Lo slancio di Yu Group, tuttavia, non ha ancora mostrato segni di cedimento. Gli utili e le stime di consenso sulla liquidità netta hanno continuato a crescere negli ultimi due anni. Le azioni vengono scambiate con un rapporto prezzo/utili a termine di 9,3 volte, rispetto a una media quinquennale di 15,8 volte.

Il CFO di Games Workshop taglia la posta in gioco

Le azioni del produttore di giochi di guerra fantasy Games Workshop sono andate sempre più rafforzandosi, aumentando di circa il 140% negli ultimi cinque anni sulla scia di ottimi risultati.

Ma le azioni sono leggermente scese negli ultimi 12 mesi, evidenziando che il mercato non perdona questo tesoro del mercato azionario britannico quando vengono visualizzati segnali di debolezza. Ad esempio, quando lo scorso dicembre si è verificato un leggero rallentamento nel tasso di crescita dei ricavi principali, le azioni sono scese di quasi il 15%.

L'aggiornamento più recente dell'azienda è arrivato tramite una breve divulgazione a marzo. Il management ha affermato che le negoziazioni per i tre mesi fino a febbraio sono state in linea con le aspettative e hanno confermato un aumento del dividendo. I pagamenti dichiarati finora in questo anno finanziario ammontano a 420p per azione, rispetto ai 415p per azione dell'anno scorso.

Un aumento materiale delle entrate potrebbe essere sul tavolo attraverso l’accordo della società con Amazon per esplorare il potenziale sviluppo di film e programmi TV di Warhammer. Annunciato a dicembre, questo ha concesso alle due parti un anno per concordare le linee guida creative.

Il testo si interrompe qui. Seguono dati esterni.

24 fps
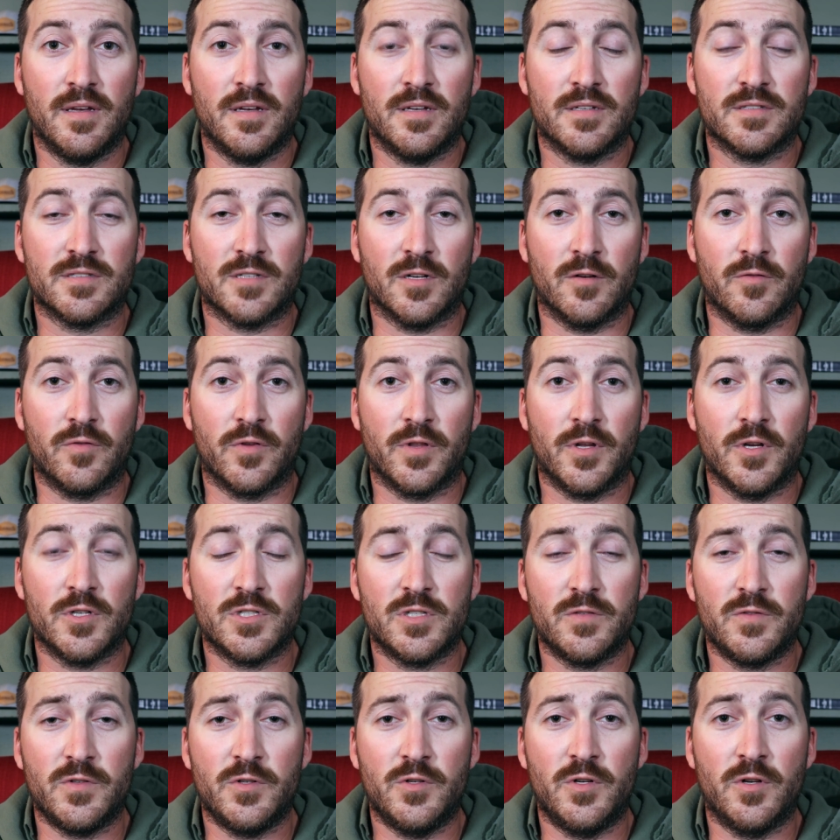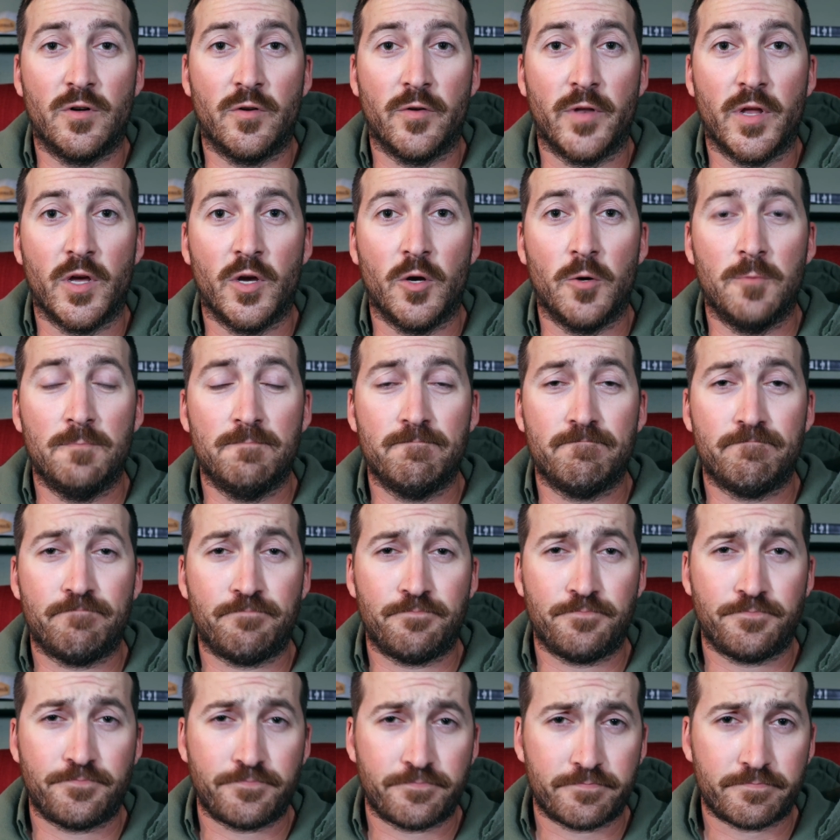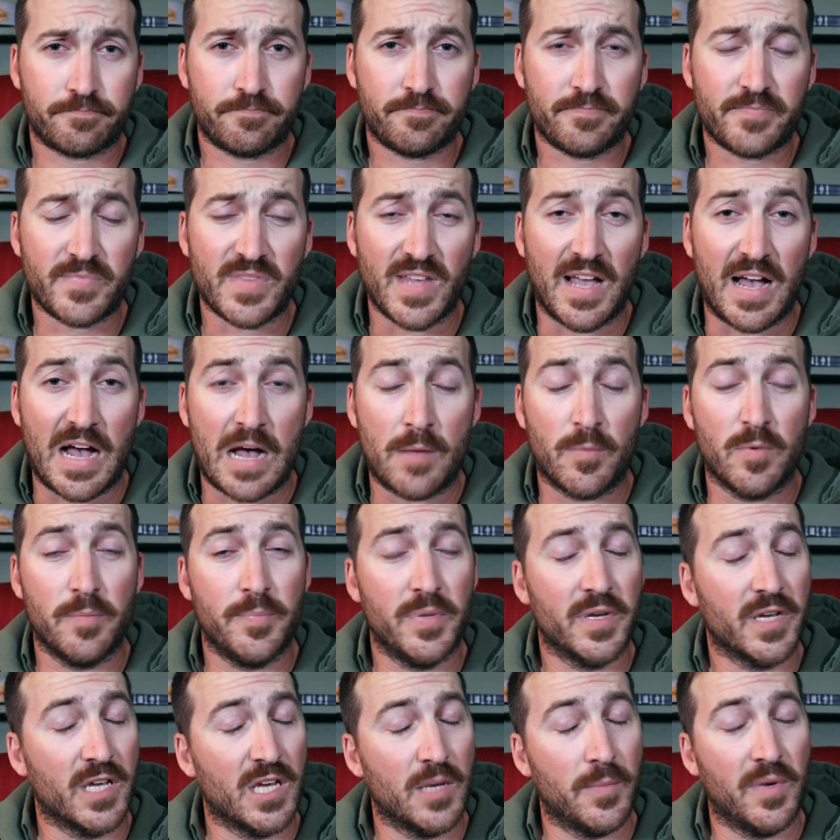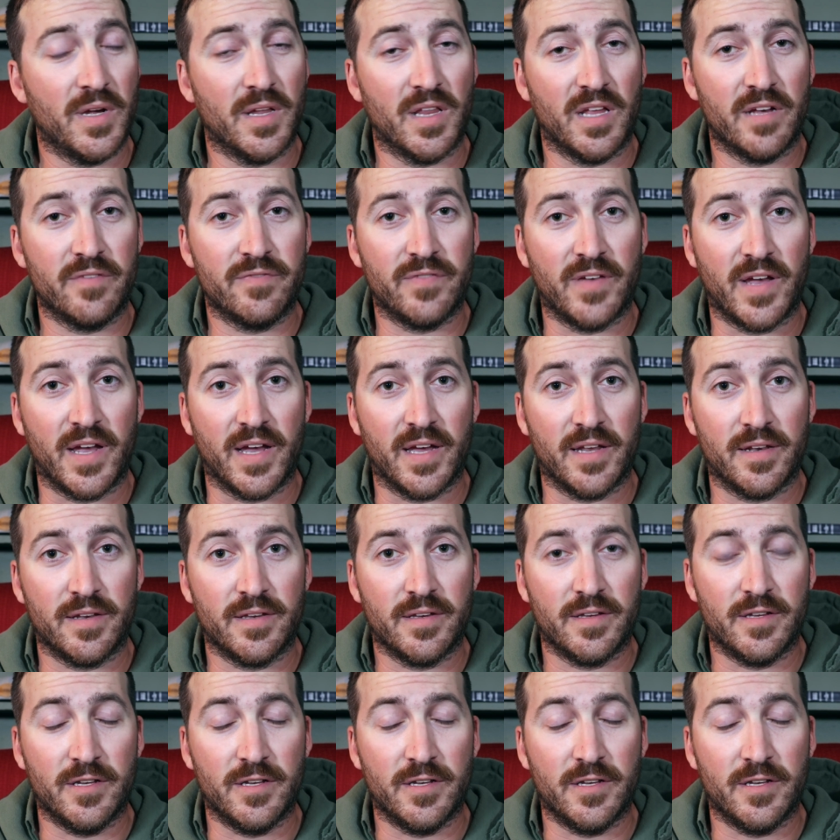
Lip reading: So for those of you who don't know, I'm a big MLF fan.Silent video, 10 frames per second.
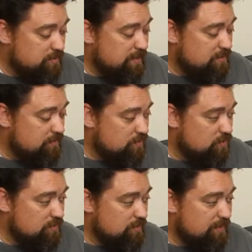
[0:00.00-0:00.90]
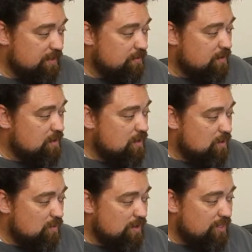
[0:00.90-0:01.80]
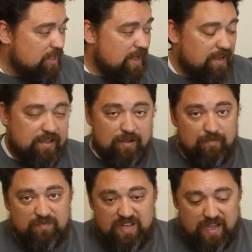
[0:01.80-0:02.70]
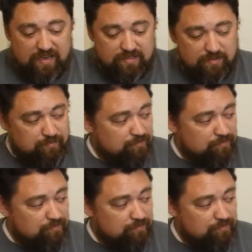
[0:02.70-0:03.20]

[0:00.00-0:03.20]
especially if you're doing something with like text.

Gli analisti prevedono che ricavi e profitti continueranno a crescere nei prossimi anni. Il consenso, secondo FactSet, è che le entrate e l’utile ante imposte crescano rispettivamente del 21% e del 29% nei tre anni fino al 2026.

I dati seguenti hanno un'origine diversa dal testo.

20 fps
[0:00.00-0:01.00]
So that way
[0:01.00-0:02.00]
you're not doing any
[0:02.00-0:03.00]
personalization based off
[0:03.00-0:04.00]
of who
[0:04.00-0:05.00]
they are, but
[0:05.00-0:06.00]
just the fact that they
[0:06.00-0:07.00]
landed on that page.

Il direttore finanziario Rachel Tongue dirà addio all'azienda a gennaio. Si dimetterà all'Assemblea generale quest'anno dopo nove anni nel consiglio di amministrazione, senza ancora alcun aggiornamento sulla caccia al suo successore. Ha venduto azioni per un valore di £ 712.000 il 19 aprile, il che, dato il contesto, probabilmente non dovrebbe essere preso come un presagio di un imminente calo del prezzo delle azioni.

Le azioni hanno un rating pari a 20 volte gli utili previsti, uno sconto di un quinto rispetto alla media quinquennale e ben al di sotto dei livelli di valutazione immaginari osservati durante la pandemia.